═══ INFORMATION PROVIDED

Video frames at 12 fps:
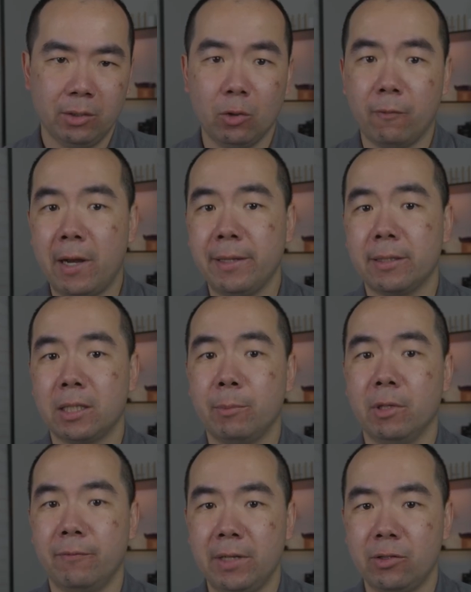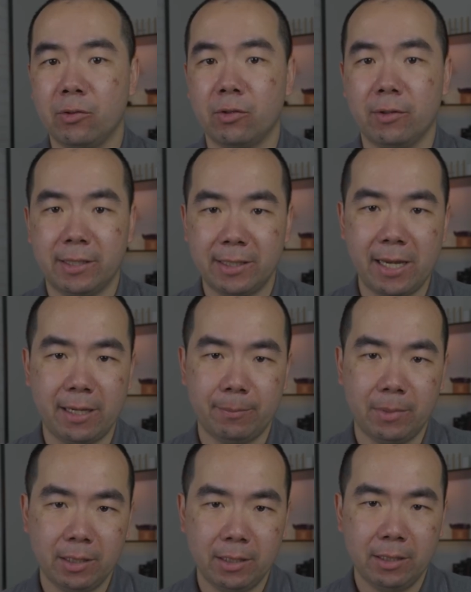you'll find that some of the features are the same.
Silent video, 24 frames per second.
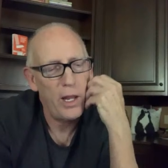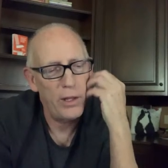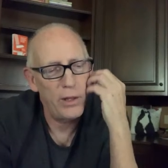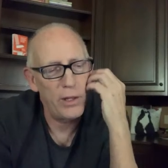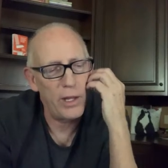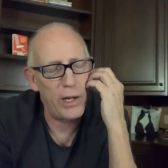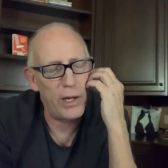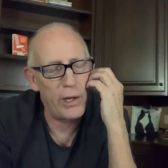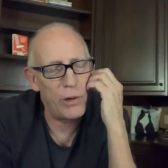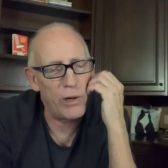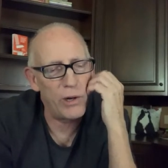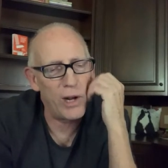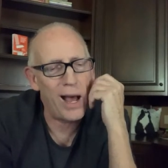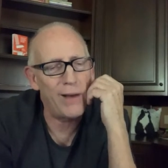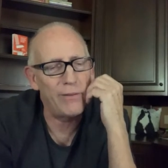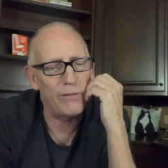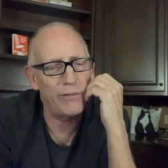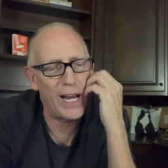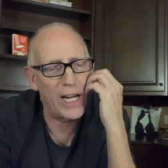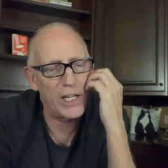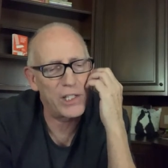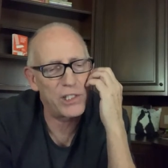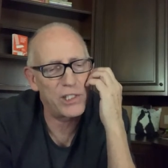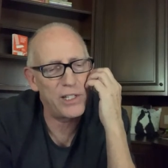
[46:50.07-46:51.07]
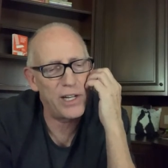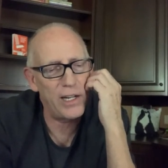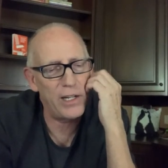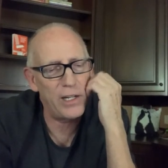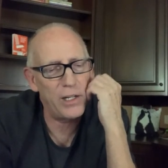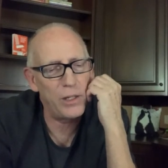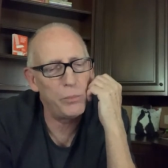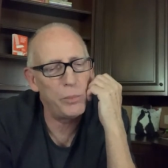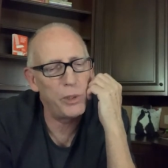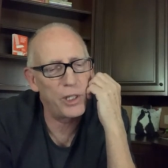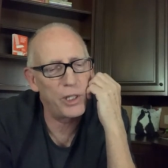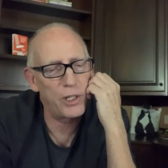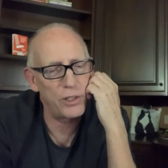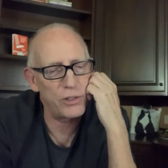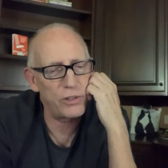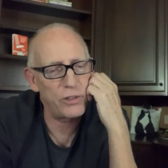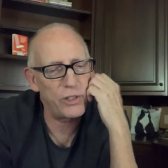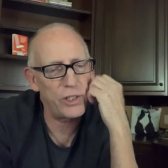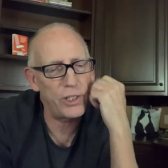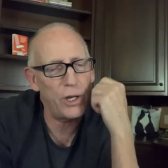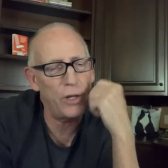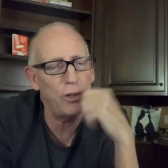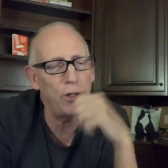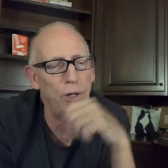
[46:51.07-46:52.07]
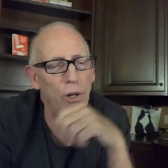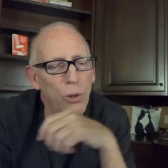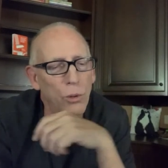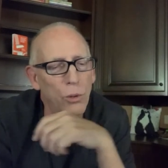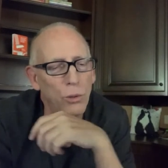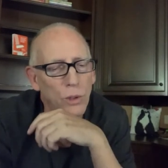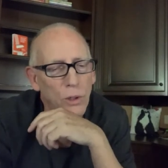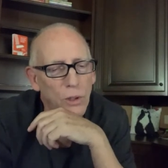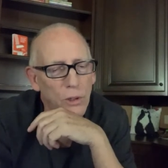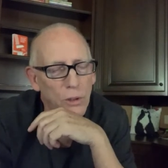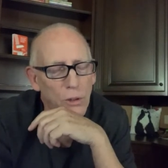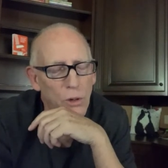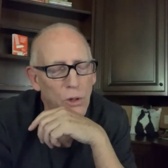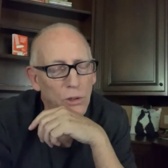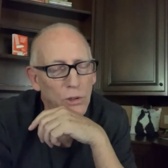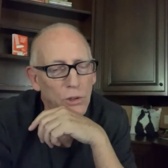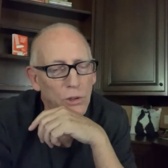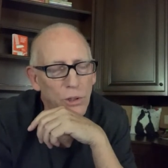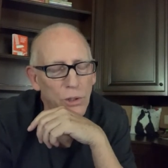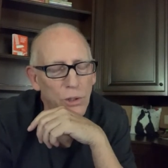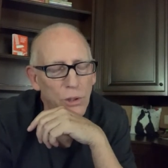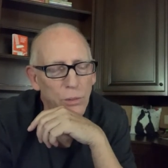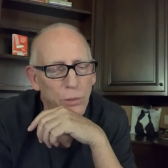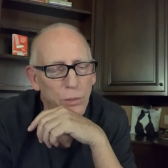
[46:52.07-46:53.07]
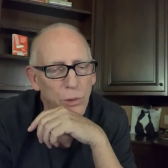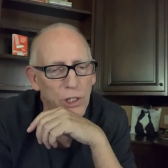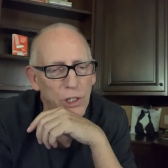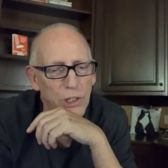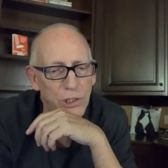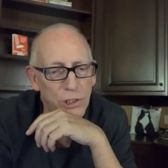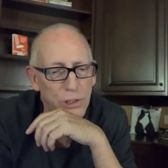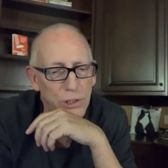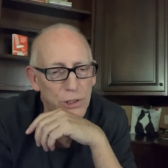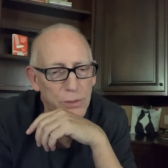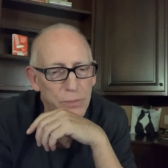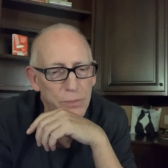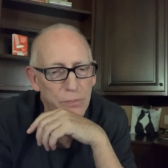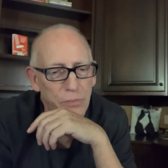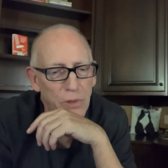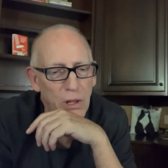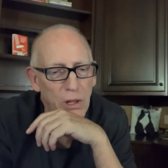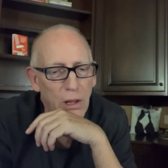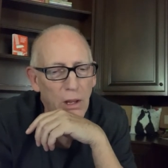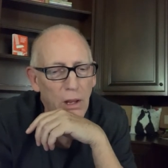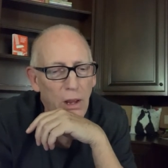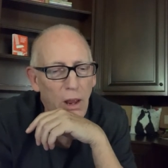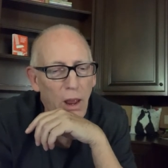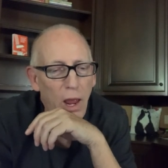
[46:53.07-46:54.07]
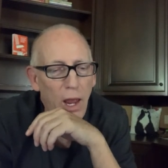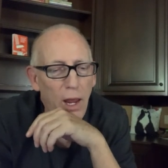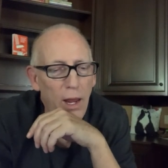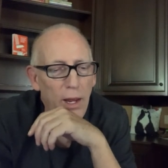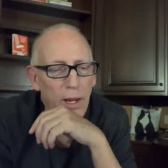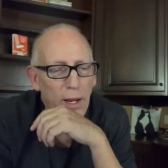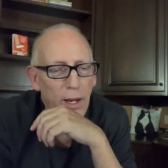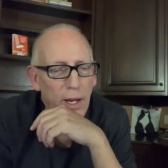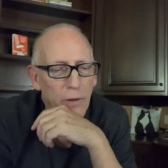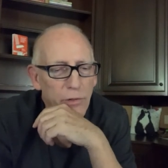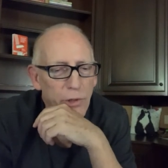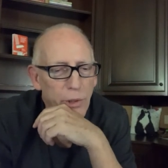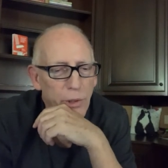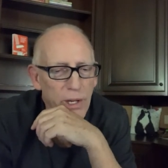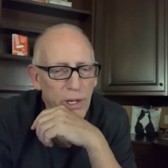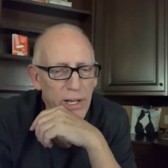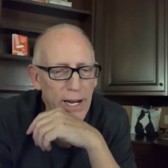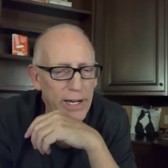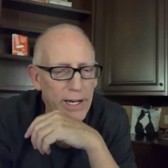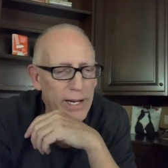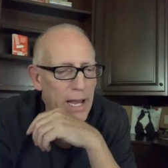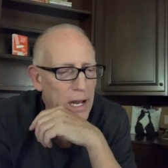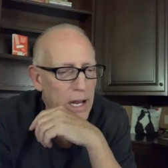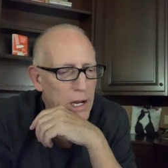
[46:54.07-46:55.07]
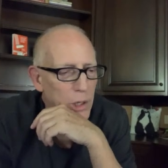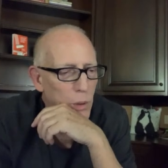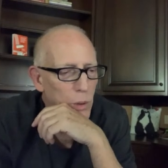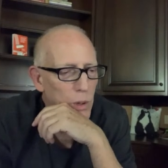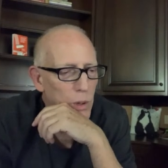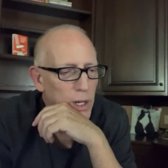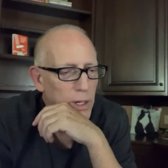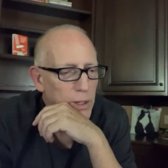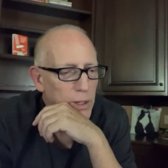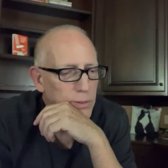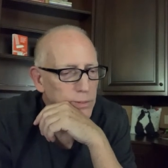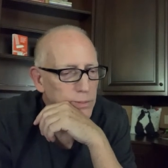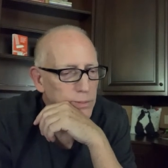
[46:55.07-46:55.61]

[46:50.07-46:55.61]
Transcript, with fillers: That you're not vaccinated because of the unknown long-term risks. If you're in that category,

══════

TASK ITEM: Could you reproduce the records above exactly, leaving out the pictures?

TASK RESPONSE:
Video frames at 12 fps:
you'll find that some of the features are the same.
Silent video, 24 frames per second.
[46:50.07-46:51.07]
[46:51.07-46:52.07]
[46:52.07-46:53.07]
[46:53.07-46:54.07]
[46:54.07-46:55.07]
[46:55.07-46:55.61]

[46:50.07-46:55.61]
Transcript, with fillers: That you're not vaccinated because of the unknown long-term risks. If you're in that category,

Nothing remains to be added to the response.